Protective Immunity Transferred by Infusion of Cytomegalovirus-Specific CD8⁺ T Cells within Donor Grafts: Its Associations with Cytomegalovirus Reactivation Following Unmanipulated Allogeneic Hematopoietic Stem Cell Transplantation

Human cytomegalovirus (CMV)-specific cytotoxic T lymphocyte (CTL) immune response must be reconstituted for long-term protection against CMV relapse and disease in hematopoietic stem cell transplantation (HSCT) recipients. We phenotypically quantitated absolute numbers of CMV-pp65 peptide-specific CTLs (CTL_CMV) in 50 related donor unmanipulated allografts infused into HLA-matched or -mismatched recipients and examined the incidence of CMV reactivation. High CTL_CMV with terminally differentiated effector CD45RO^-CD62L^- cell (T_EMRA) phenotype in the allografts were associated with reduced risk of CMV reactivation, in the presence of sufficient CD45RO⁺CD62L^- cell (T_EM) infusion (≥0.208 × 10⁶/kg). Early after transplantation, there was significant expansion of CTL_CMV with the central memory CD45RO⁺CD62L⁺ cell (T_CM) phenotype when CMV was reactivated. The frequencies of CTL_CMV T_Naive (CD45RO^-CD62L⁺), T_CM, and T_EM at day 90 posttransplantation and of CTL_CMV T_EMRA at day 60 posttransplantation were greater in recipients with higher infusions of CTL_CMV T_EMRA, suggesting protective immunity transferred by infusion of CTL_CMV within allografts.
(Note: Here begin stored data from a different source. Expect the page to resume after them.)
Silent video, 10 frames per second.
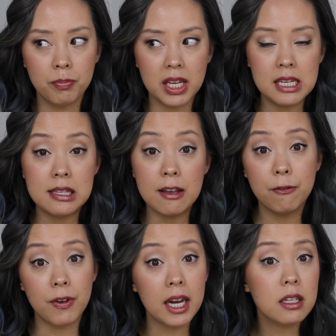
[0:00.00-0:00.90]
easy
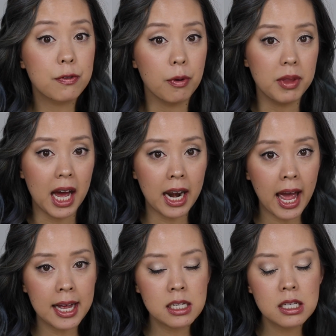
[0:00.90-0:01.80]
fix from that
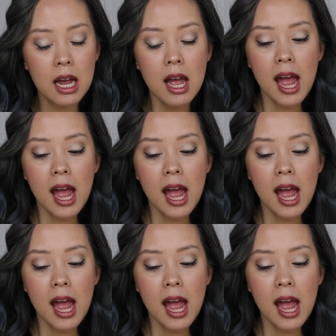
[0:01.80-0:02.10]
end.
Moreover, the majority of the CTL_CMV identified in the recipients early after HSCT was of donor origin. Our findings support that measuring levels of CTL_CMV and its subsets in the donor grafts and manipulating these cells early after transplantation may help control CMV reactivation, which is closely correlated with immune reconstitution and differentiation of CTL_CMV subsets.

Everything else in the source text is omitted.